##### EXTRACTED RECORDS #####

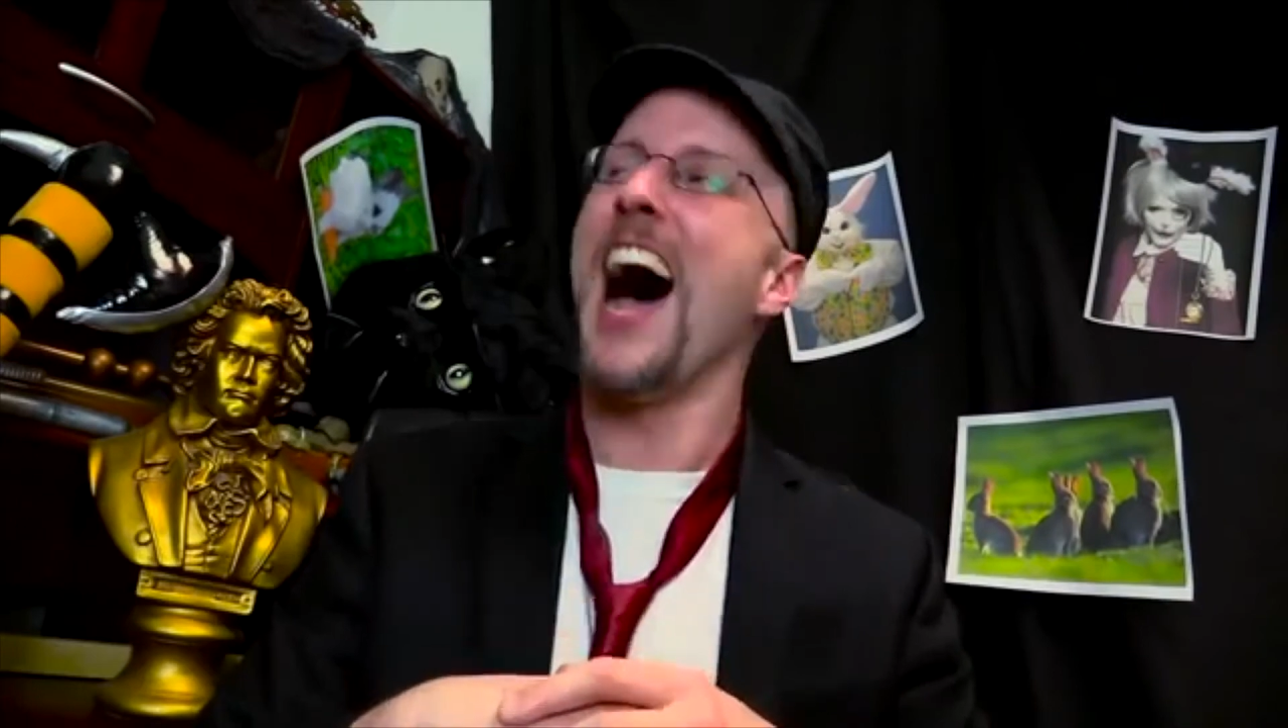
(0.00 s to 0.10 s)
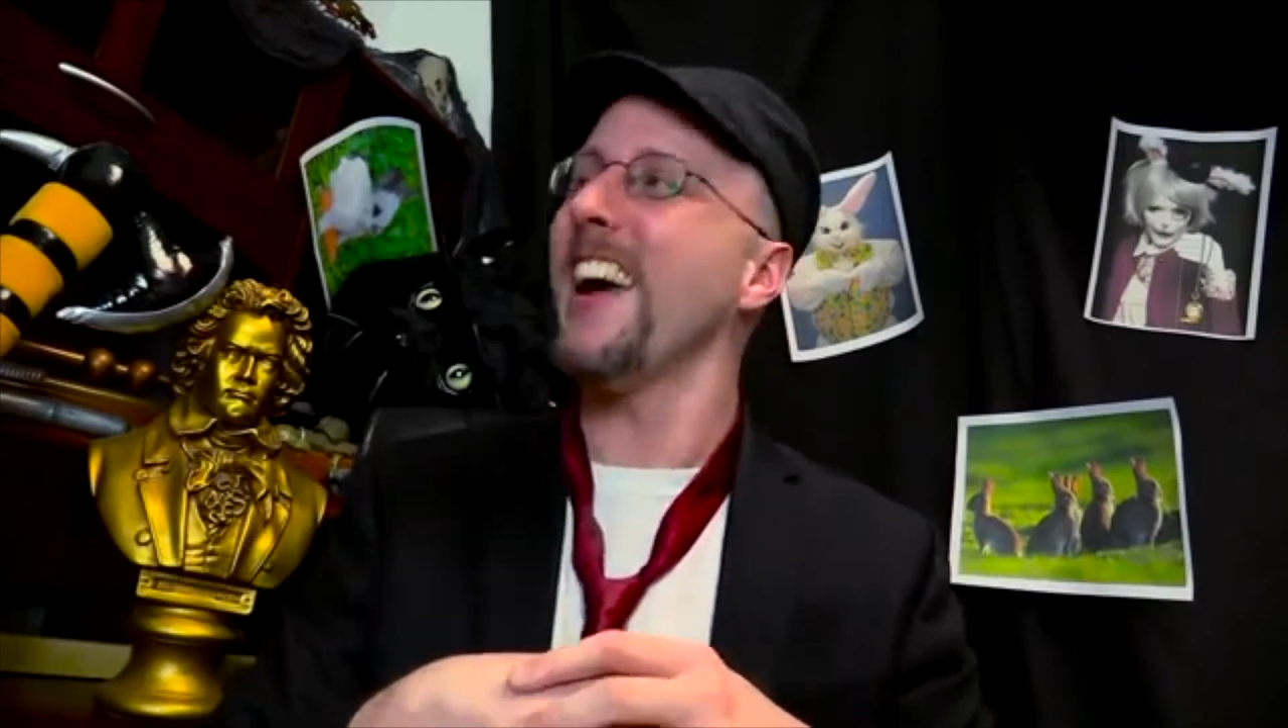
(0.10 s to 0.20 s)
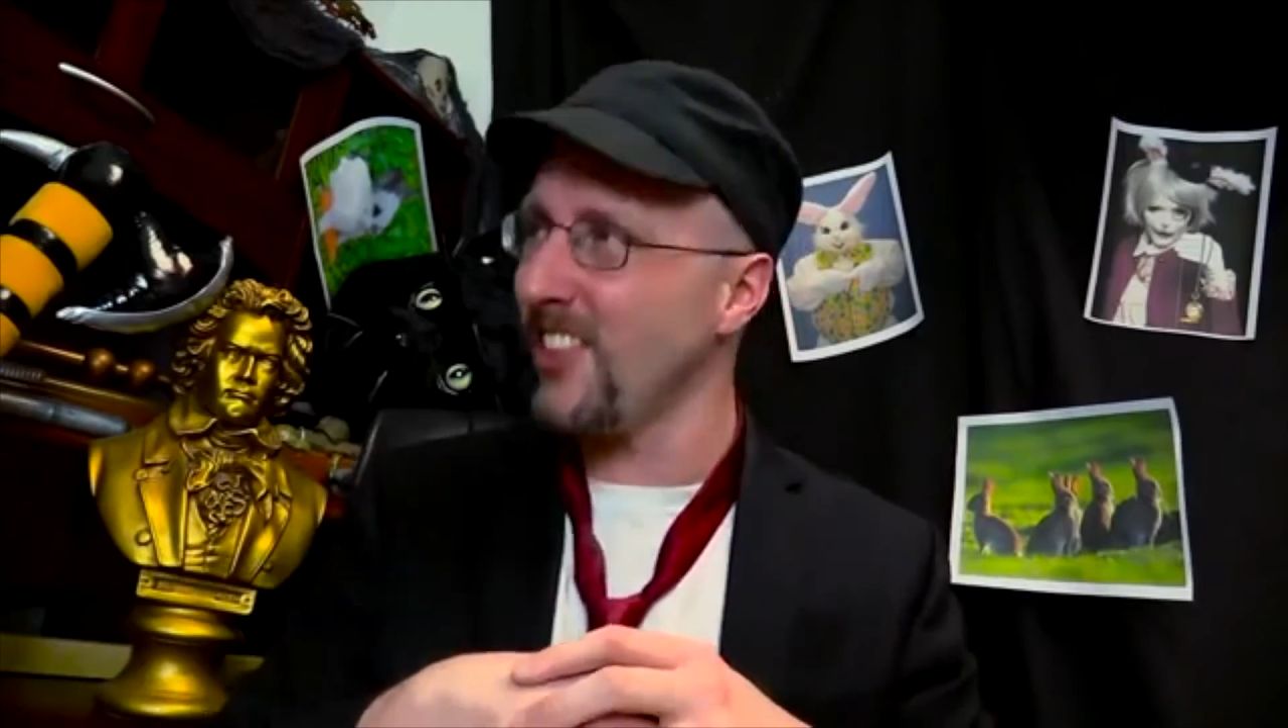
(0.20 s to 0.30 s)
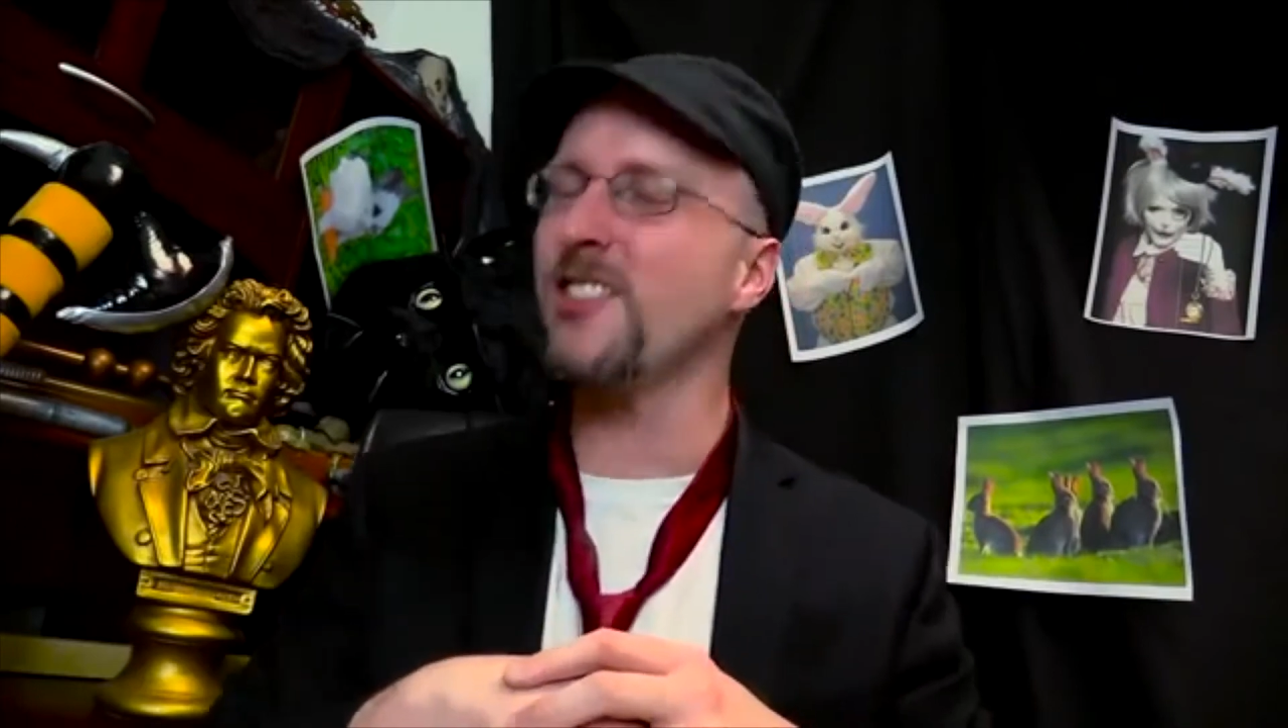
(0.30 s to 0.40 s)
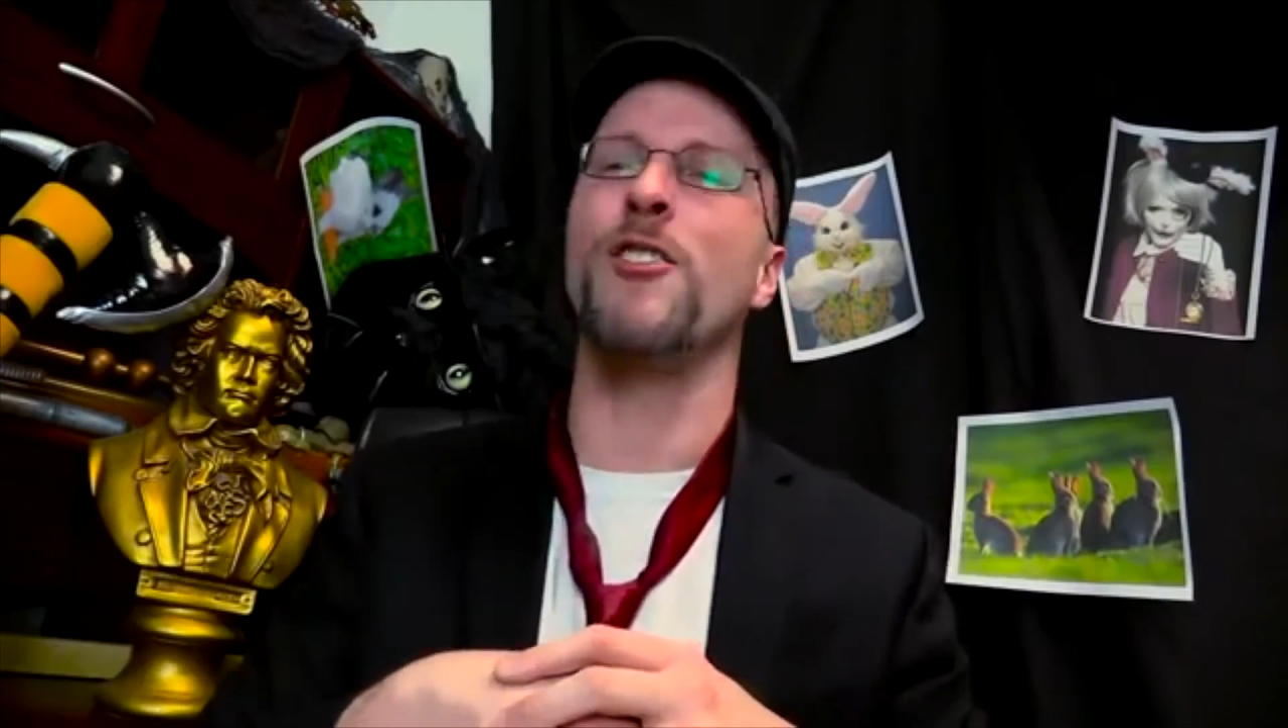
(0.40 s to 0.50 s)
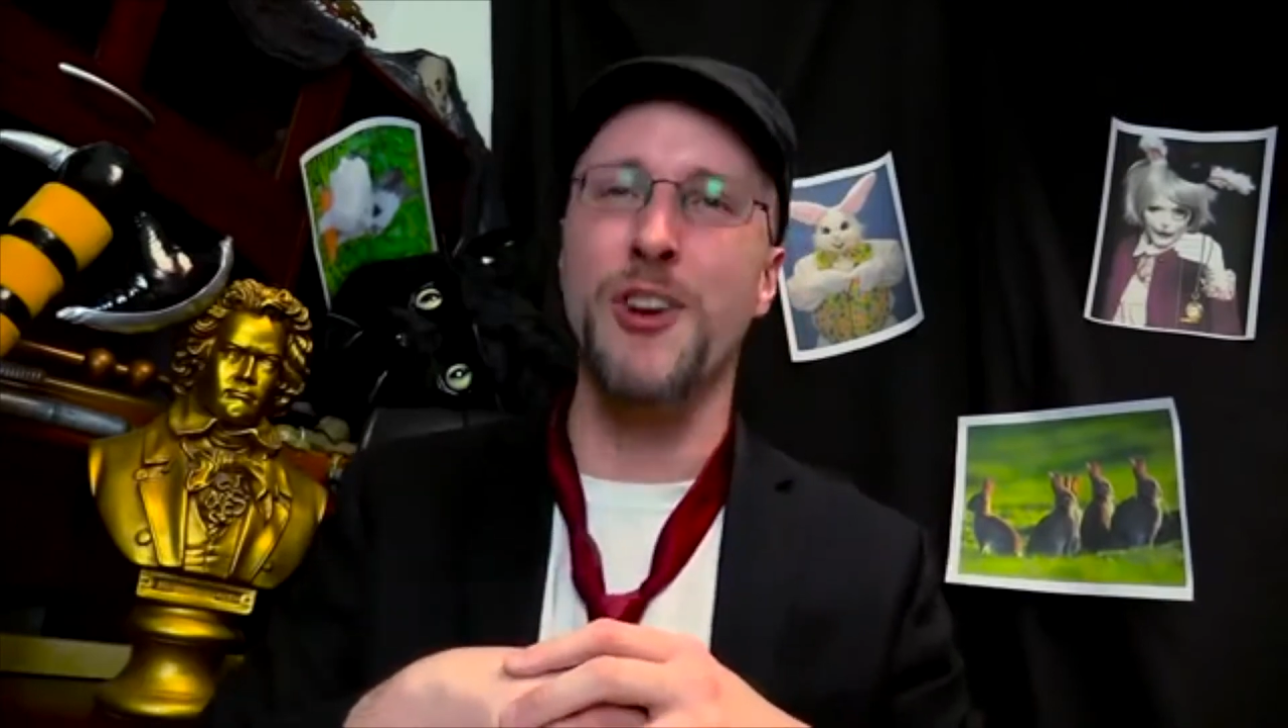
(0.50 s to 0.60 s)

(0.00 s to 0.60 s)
I think the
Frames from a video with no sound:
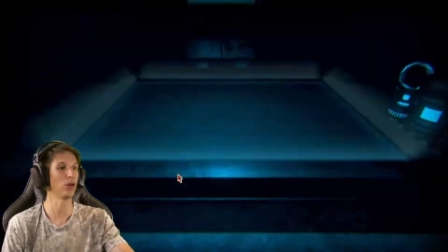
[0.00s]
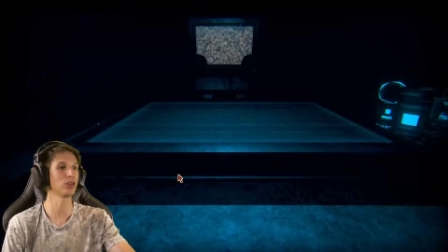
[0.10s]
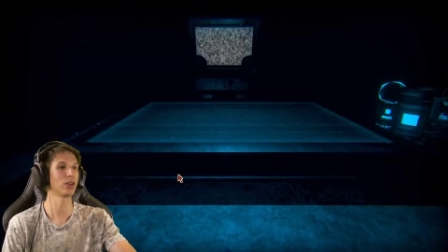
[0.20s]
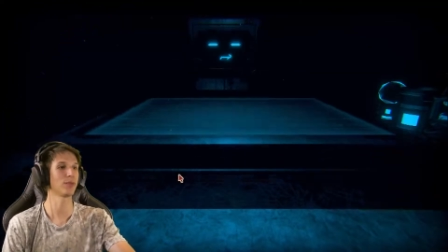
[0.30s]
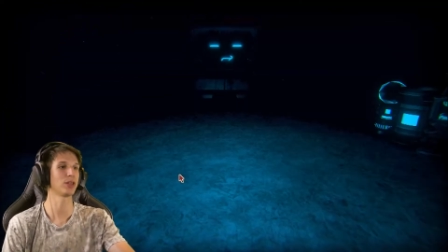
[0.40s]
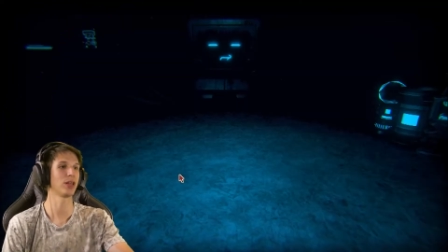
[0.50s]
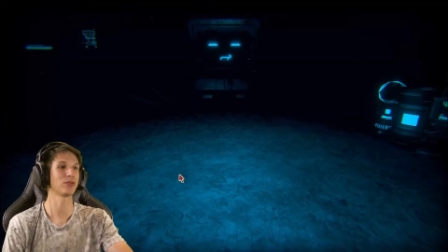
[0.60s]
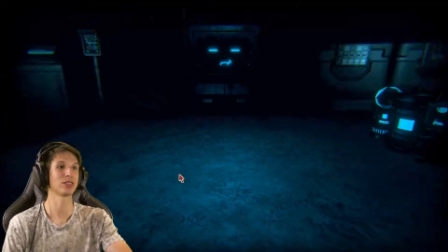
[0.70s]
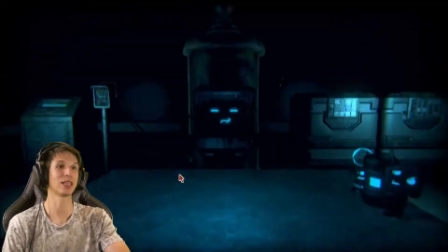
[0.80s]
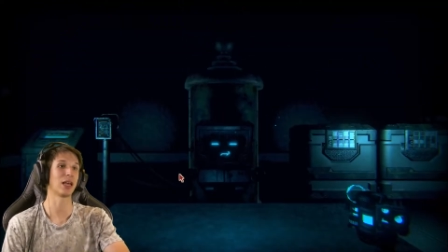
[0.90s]
Also, I'm gonna have
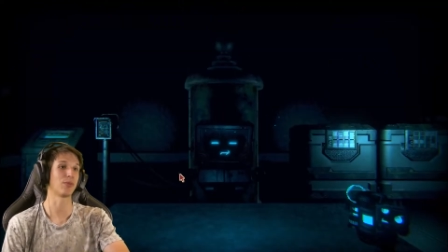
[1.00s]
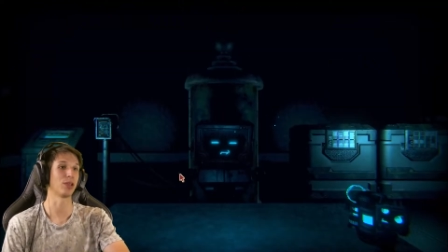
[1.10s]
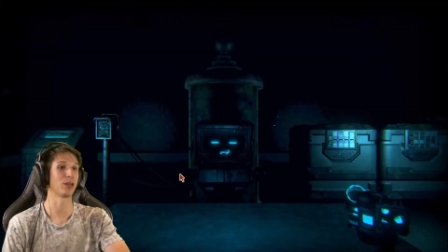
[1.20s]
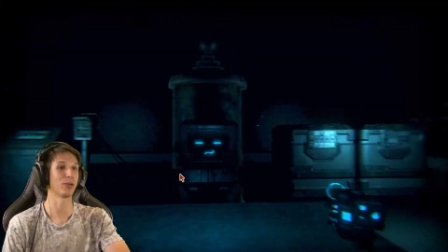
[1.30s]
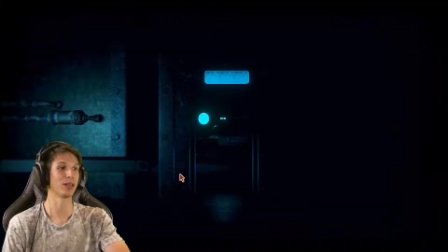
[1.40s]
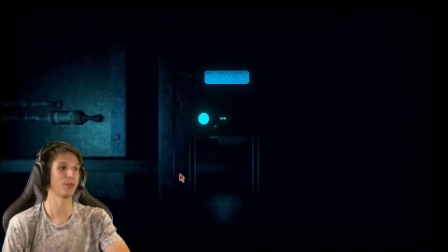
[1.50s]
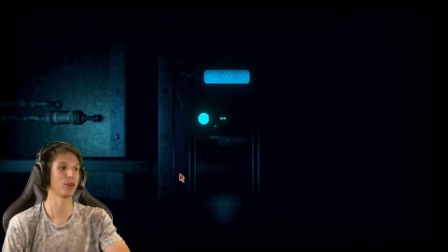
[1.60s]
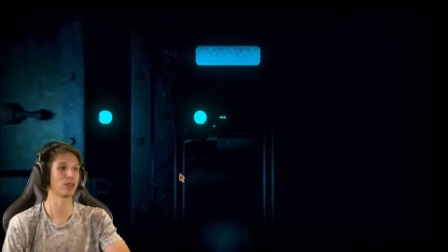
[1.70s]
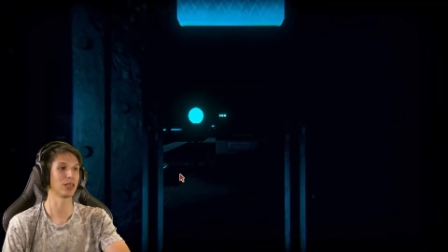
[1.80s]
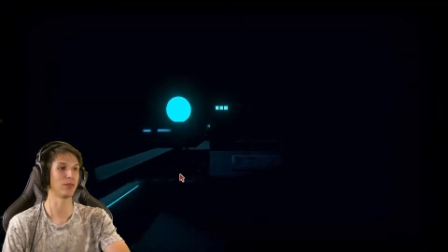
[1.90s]
to stand up really quickly
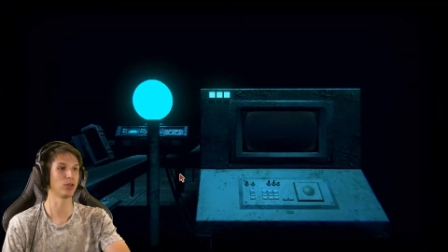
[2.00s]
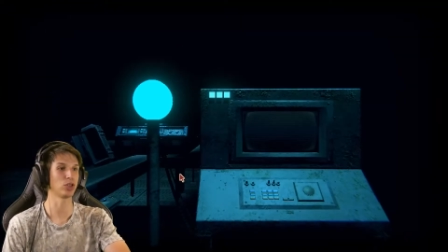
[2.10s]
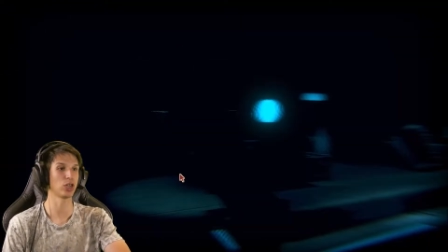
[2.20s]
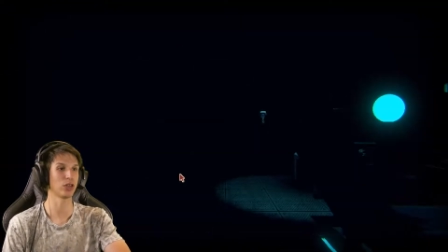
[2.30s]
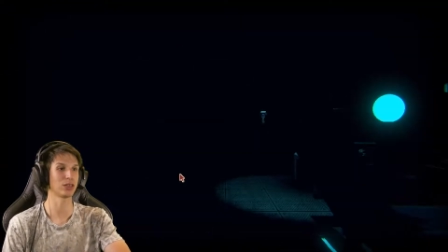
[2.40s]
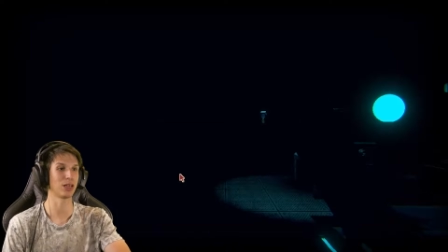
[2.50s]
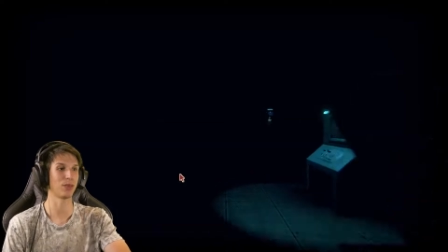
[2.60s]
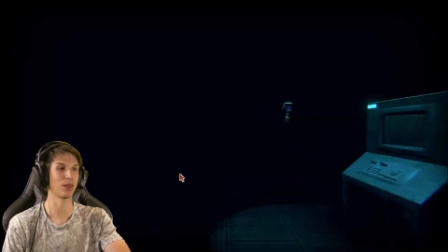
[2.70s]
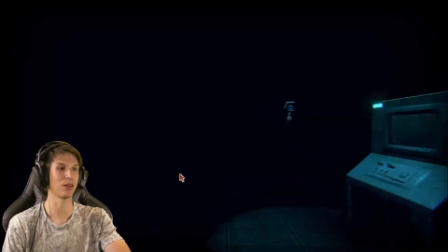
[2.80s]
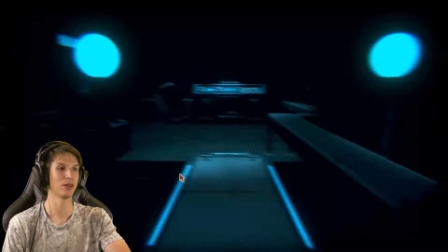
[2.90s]
because I wanna check on
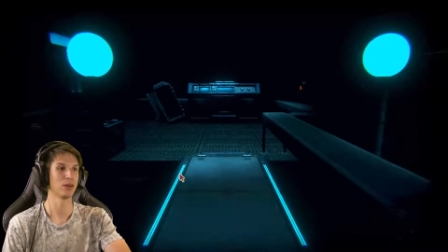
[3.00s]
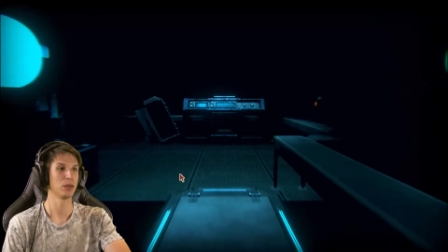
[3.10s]
something.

#####

**TASK DIRECTIONS**
No picture belongs in the answer, but every word of the records above does, exactly as given.

**EXERCISE ANSWER**
(0.00 s to 0.10 s)
(0.10 s to 0.20 s)
(0.20 s to 0.30 s)
(0.30 s to 0.40 s)
(0.40 s to 0.50 s)
(0.50 s to 0.60 s)

(0.00 s to 0.60 s)
I think the
Frames from a video with no sound:
[0.00s]
[0.10s]
[0.20s]
[0.30s]
[0.40s]
[0.50s]
[0.60s]
[0.70s]
[0.80s]
[0.90s]
Also, I'm gonna have
[1.00s]
[1.10s]
[1.20s]
[1.30s]
[1.40s]
[1.50s]
[1.60s]
[1.70s]
[1.80s]
[1.90s]
to stand up really quickly
[2.00s]
[2.10s]
[2.20s]
[2.30s]
[2.40s]
[2.50s]
[2.60s]
[2.70s]
[2.80s]
[2.90s]
because I wanna check on
[3.00s]
[3.10s]
something.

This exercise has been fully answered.